Implementation-level interface for spelling suggestion.
- type SpellingWordFilter = String -> String -> Bool
- type SpellingWordCoder = String -> String
- nearbyWordFilter :: String -> String -> Bool
- anyWordFilter :: String -> String -> Bool
- editDistance :: String -> String -> Int
- soundex :: Bool -> String -> String
- phonix :: String -> String
- trivialPhoneticCode :: String -> String
- tryWord :: SpellingWordFilter -> SpellingWordCoder -> String -> [String] -> [String]
The weighted edit distance between a pair of strings, with weights for insertion, deletion, transposition and substitution chose to try to mimic spelling errors.
Compute a full soundex code; i.e., do not drop any encodable characters from the result. The leading character of the code will be folded to uppercase. Non-alphabetics are not encoded. If no alphabetics are present, the soundex code will be 0.
The two commonly encountered forms of soundex are Simplified and another known as American, Miracode, NARA or Knuth. This code will calculate either---passing True gets NARA, and False gets Simplified.
Compute a full phonix code; i.e., do not drop any encodable characters from the result. The leading character of the code will be folded to uppercase. Non-alphabetics are not encoded. If no alphabetics are present, the phonix code will be 0.
There appear to be many, many variants of phonix implemented on the web, and I'm too cheap and lazy to go find the original paper by Gadd (1990) that actually describes the original algorithm. Thus, I am taking some big guesses on intent here as I implement. Corrections, especially those involving getting me a copy of the article, are welcome.
Dropping the trailing sound seems to be an integral part of Gadd's technique, but I'm not sure how it is supposed to be done. I am currently compressing runs of vowels, and then dropping the trailing digit or vowel from the code.

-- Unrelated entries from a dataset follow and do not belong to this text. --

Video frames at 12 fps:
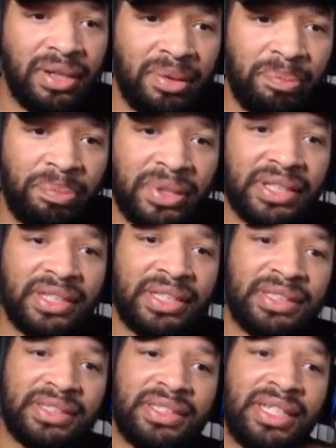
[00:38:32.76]
put
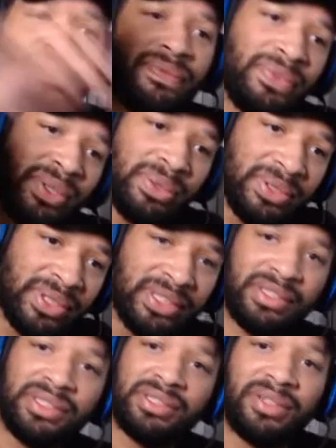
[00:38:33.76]
his info in the
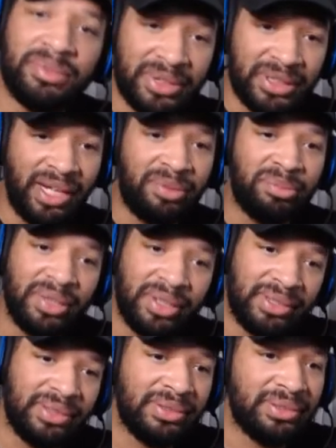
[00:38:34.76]
description down
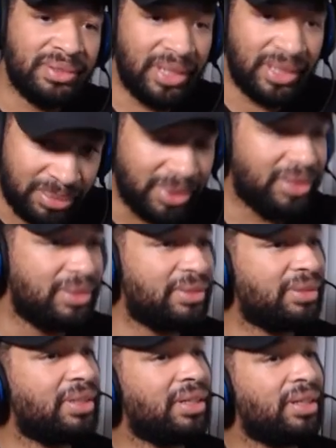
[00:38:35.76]
below as well.
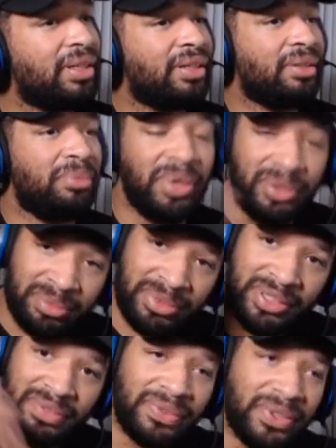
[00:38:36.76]
Welcome to the
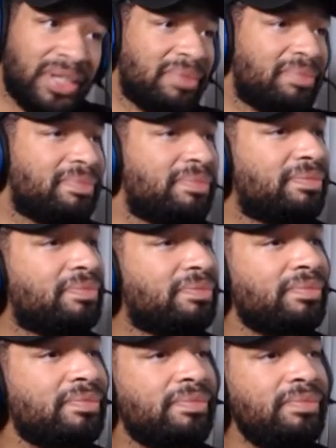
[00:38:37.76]
fam.
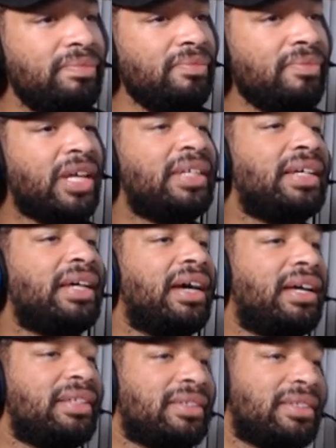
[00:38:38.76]
He
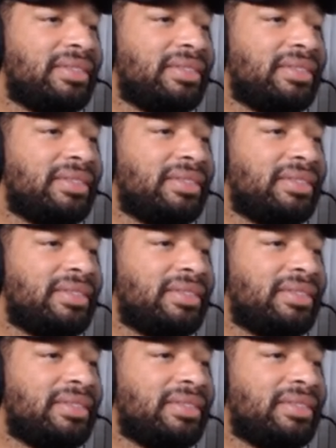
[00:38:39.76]
asked,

Another area of confusion is whether to compress strings of the same code, as in Soundex, or merely strings of the same consonant. I have chosen the former.
Map any given word to a constant phonetic code. In other words, suppress phonetic coding.
Core algorithm for spelling suggestion. Takes a prefiltering function, a phonetic coding function, a limit on the number of choices returned, a target word, and a list of candidate words. Returns an ordered list of suggested candidates.